Storia e politica, dunque, come auto-creazione. Massima libertà e massima responsabilità: termini ricorrenti, come in una endiadi, già nella prima fase della ricerca gariniana, ma ora declinati in univoco riferimento all'orizzonte del mondo storico e dell'agire politico. Un tema ambivalente: nel quale è inscritta anche la solitudine dell'uomo; ma che per il momento Garin declina (ancora) in positivo: di Rousseau mette in risalto l'idea del possibile riscatto, della palingenesi che si compie attraverso l'«alienazione totale» imposta dal contratto e attraverso la «frattura assoluta rispetto al divenire storico» che conduce a un nuovo inizio nel segno dell'armonia e della piena autonomia del corpo sociale. [...]
Garin rilegge Rousseau e si sofferma sulla sua opera (nel testo più importante che ha prodotto sull'argomento) in un momento della sua vita in cui è ancora fiducioso nella possibilità di trovare una via d'uscita dalla rovina, dalla violenza e dall'assenza di senso dell'esistenza. Come Gramsci, anche se, certo, con minore impatto, Rousseau - per la sua «alta e vigorosa ispirazione morale» - è un'àncora. L'importanza di Rousseau consiste nell'indicare una strada per ritrovare (in realtà, per costruire ex novo ) l'unità della persona e della compagine umana: il suo è un pensiero della libertà nel segno dell'operare costruttivo; un pensiero della politica e della storia inscritto nell'umanesimo reale e integrale che Garin viene elaborando sulla scia di Gramsci in una temperie storica (civile e politica) che ancora gli pare consentire uno sguardo fiducioso sul futuro, la fiducia nell'«azione riformatrice della volontà» e della razionalità individuale e collettiva (morale, etica e politica).

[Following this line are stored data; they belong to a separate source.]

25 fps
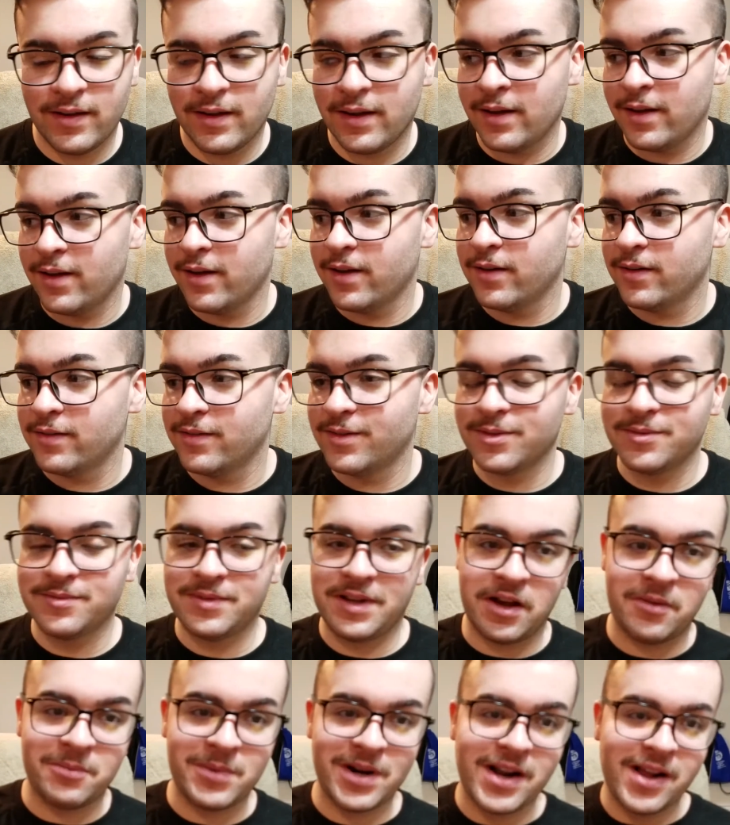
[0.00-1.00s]
and
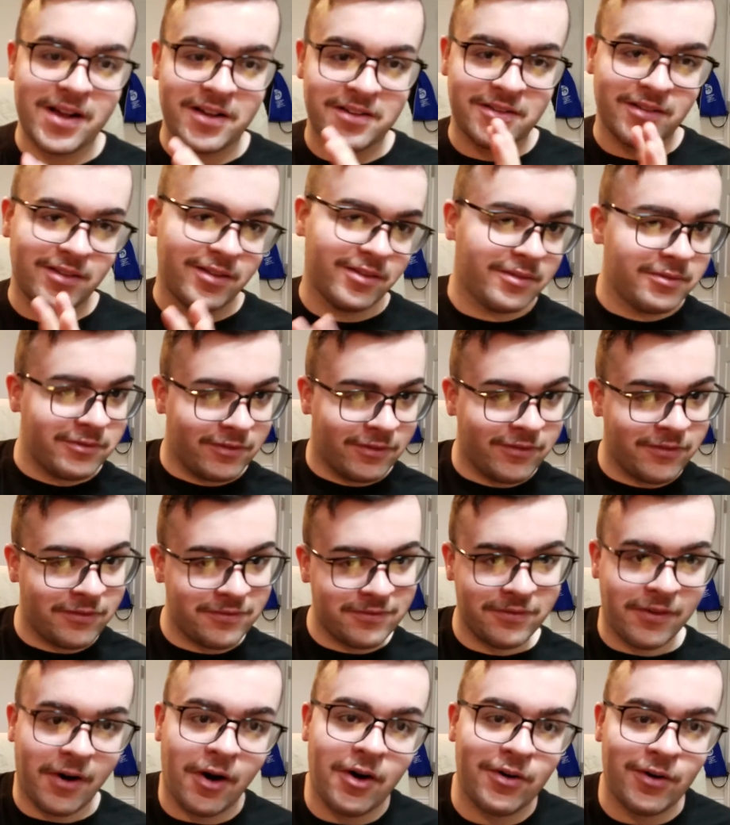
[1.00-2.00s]
now my desk is
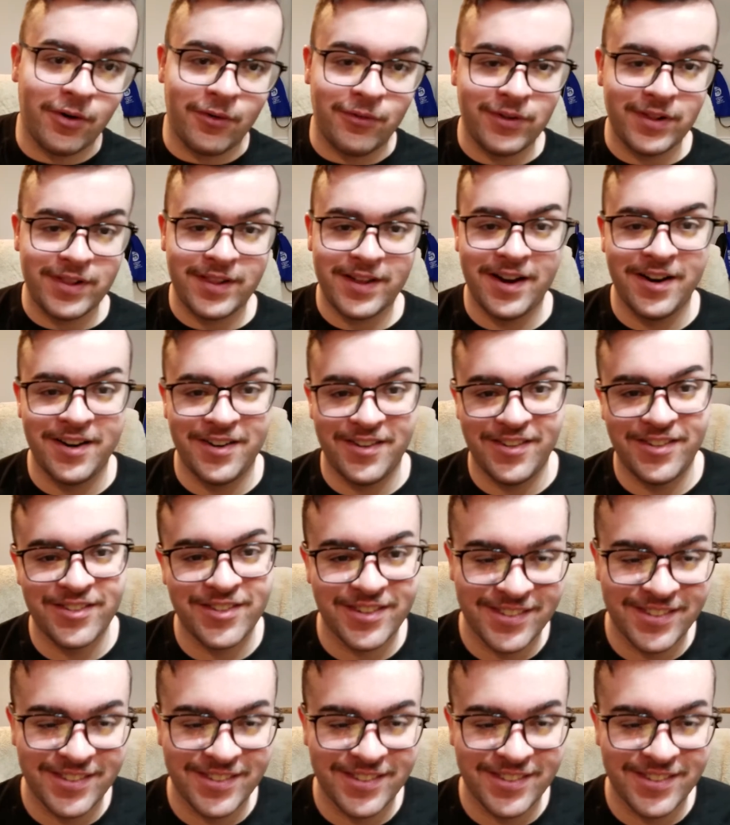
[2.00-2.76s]
far over there.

Se questo è vero, c'è qui un elemento drammatico: alla fine degli anni Sessanta Garin sembra rivolgersi a Rousseau come per un estremo tentativo: per tenere aperta una prospettiva che sta invece per chiudersi; di lì a poco (già nel corso degli anni Settanta) l'equilibrio dinamico e costruttivo che aveva sostenuto la sua attività nella fase dell'Umanesimo civile si incrinerà, sino a spezzarsi del tutto, per lasciare il campo a una crisi profonda: si affermerà allora una Stimmung segnata dal disincanto e dal nichilismo: la vita parrà senza senso e senza significato, un gioco degli dei, del cui capriccio l'uomo è in balia.
Allora non vi sarà più possibile unità, né ricomposizione: esistere significherà dibattersi in un caos di frammenti. A quel punto Rousseau, nonostante la sua «fede operosa», anzi, forse proprio in ragione di essa, non avrà più nulla da dire.